WORK REQUEST
Only a number is wanted here: the count of lines in the data below where the string "Silent" occurs.
*** DATA SECTION ***
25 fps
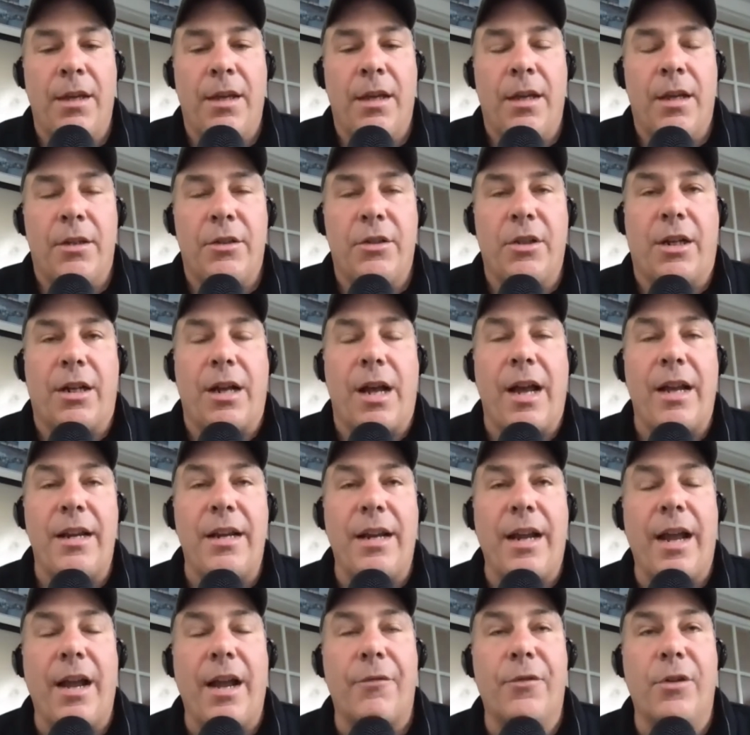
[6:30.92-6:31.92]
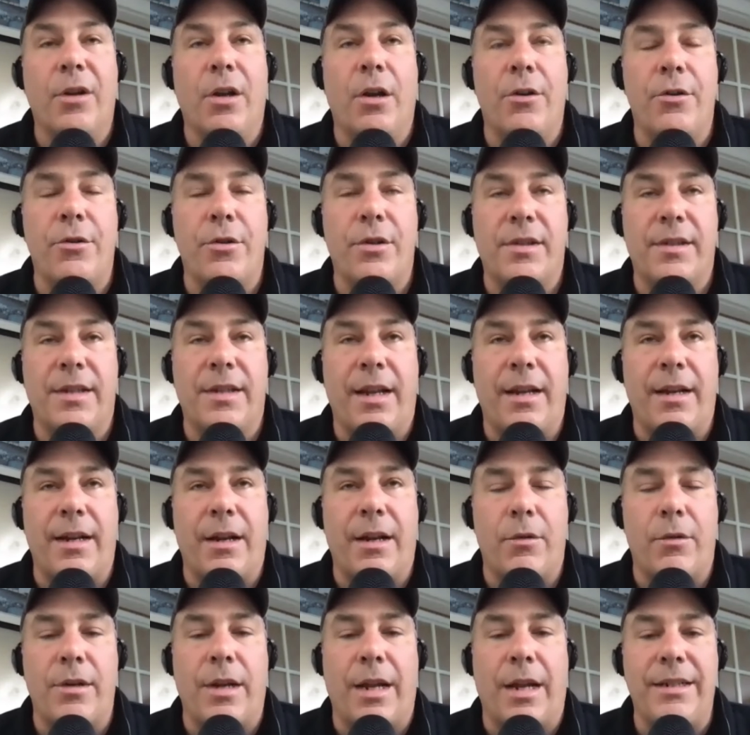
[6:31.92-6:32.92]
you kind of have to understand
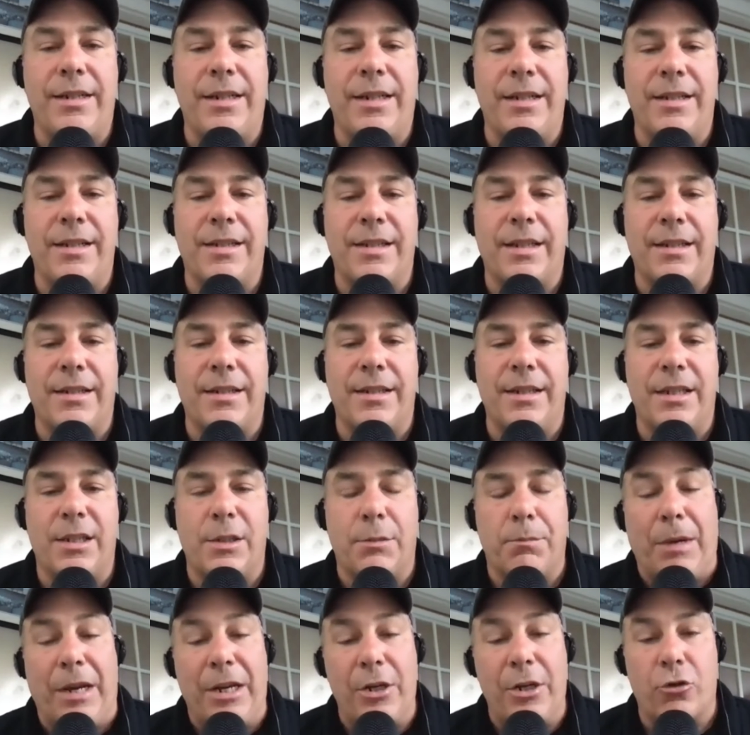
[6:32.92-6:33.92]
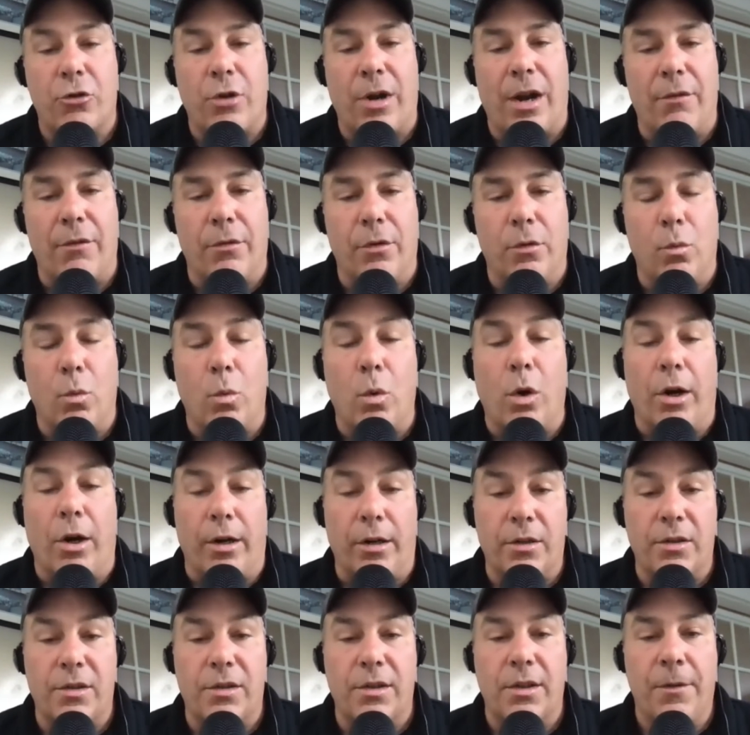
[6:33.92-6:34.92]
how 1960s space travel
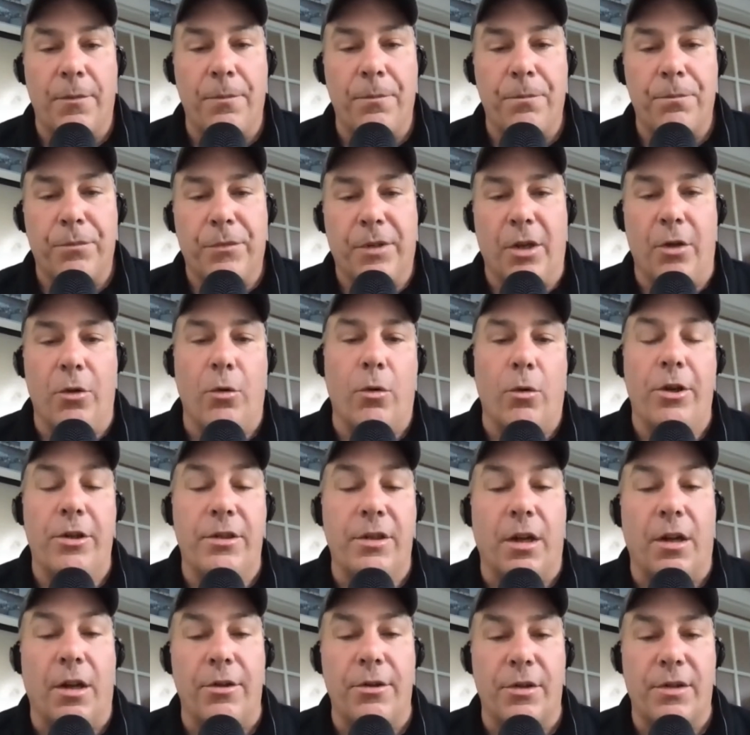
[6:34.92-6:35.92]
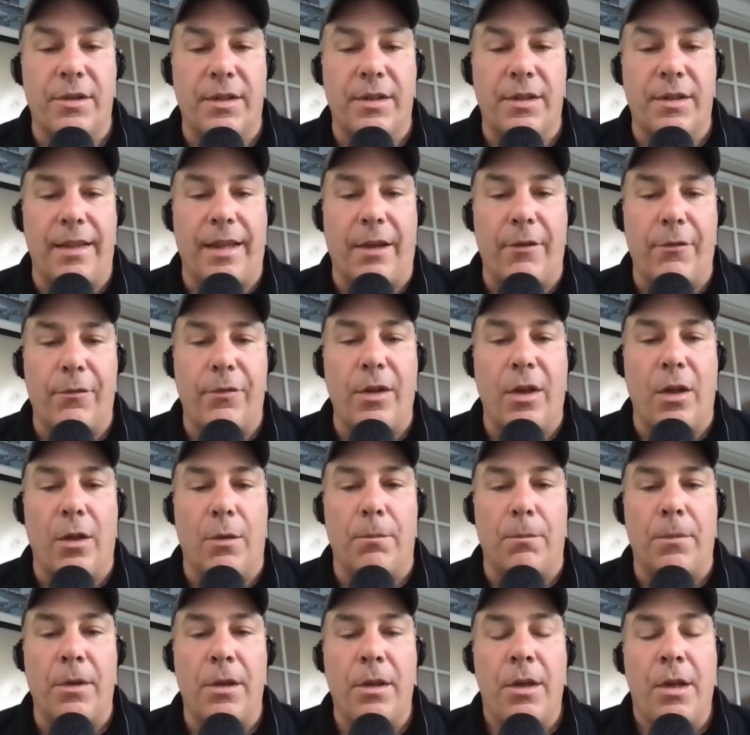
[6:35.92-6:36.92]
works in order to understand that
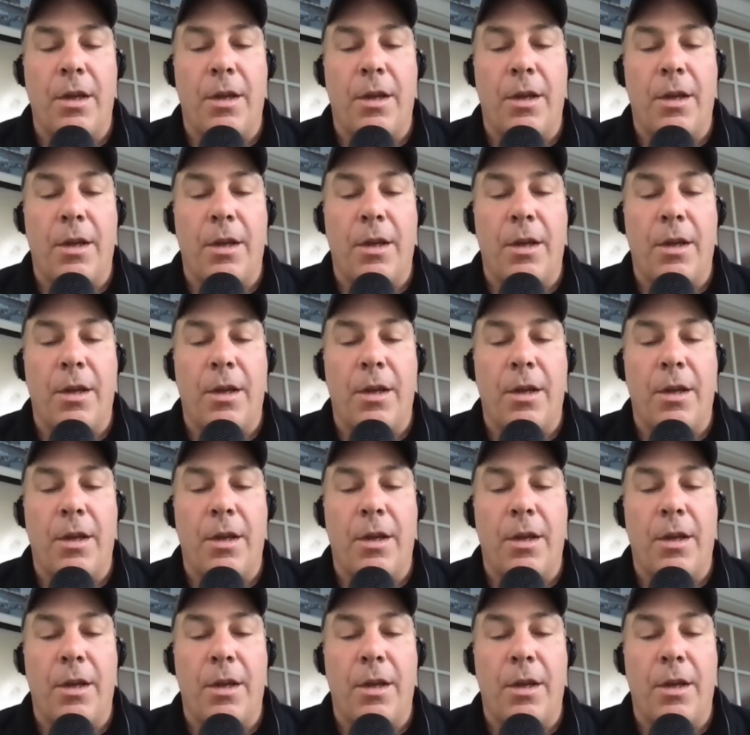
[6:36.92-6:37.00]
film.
*** End of DATA SECTION ***
*** DATA SECTION ***
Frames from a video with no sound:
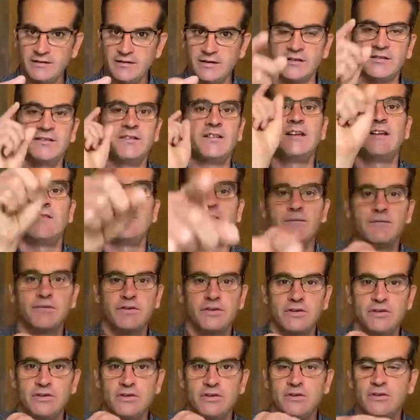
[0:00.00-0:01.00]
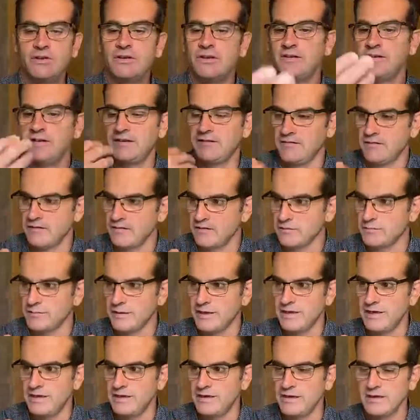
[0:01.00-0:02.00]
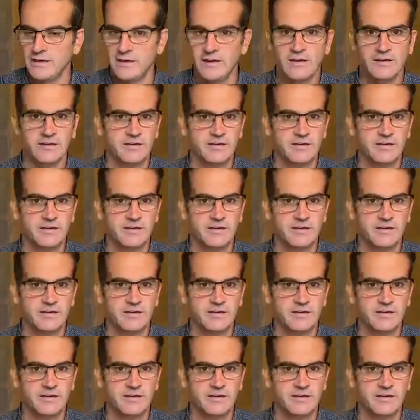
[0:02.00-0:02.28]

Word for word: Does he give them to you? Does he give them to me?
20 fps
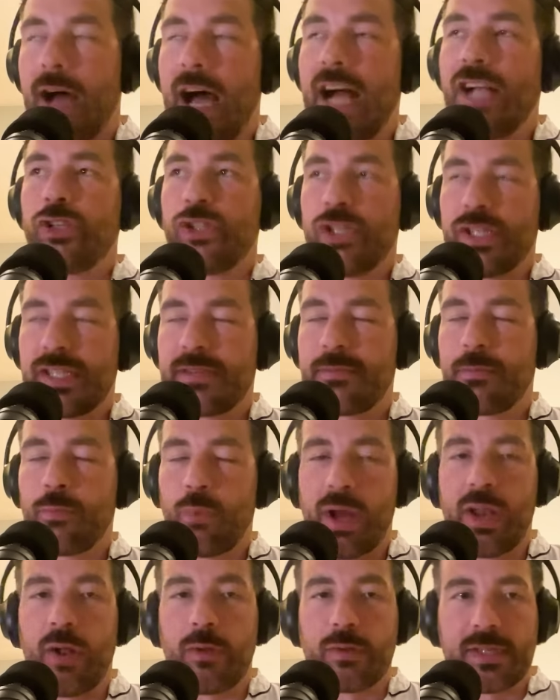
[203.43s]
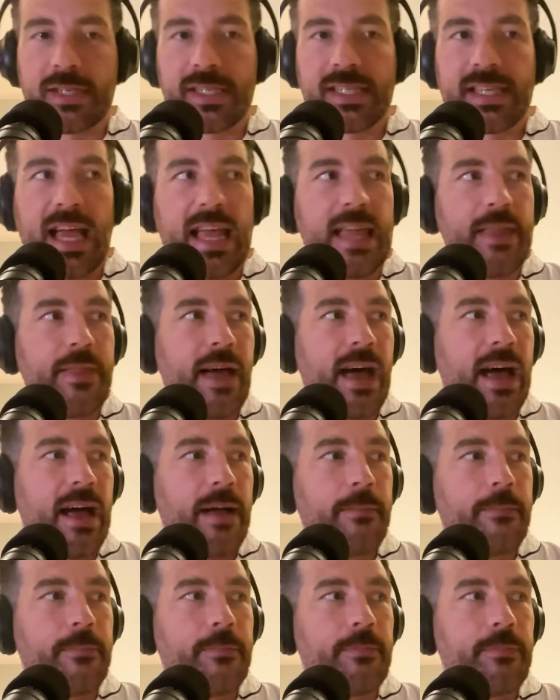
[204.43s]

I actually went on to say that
*** End of DATA SECTION ***
*** DATA SECTION ***
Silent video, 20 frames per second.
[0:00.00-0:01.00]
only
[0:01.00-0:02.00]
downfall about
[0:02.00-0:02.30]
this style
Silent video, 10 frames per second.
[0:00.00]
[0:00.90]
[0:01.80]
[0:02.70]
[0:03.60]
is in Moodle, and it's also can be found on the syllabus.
*** End of DATA SECTION ***
EXERCISE OUTPUT
2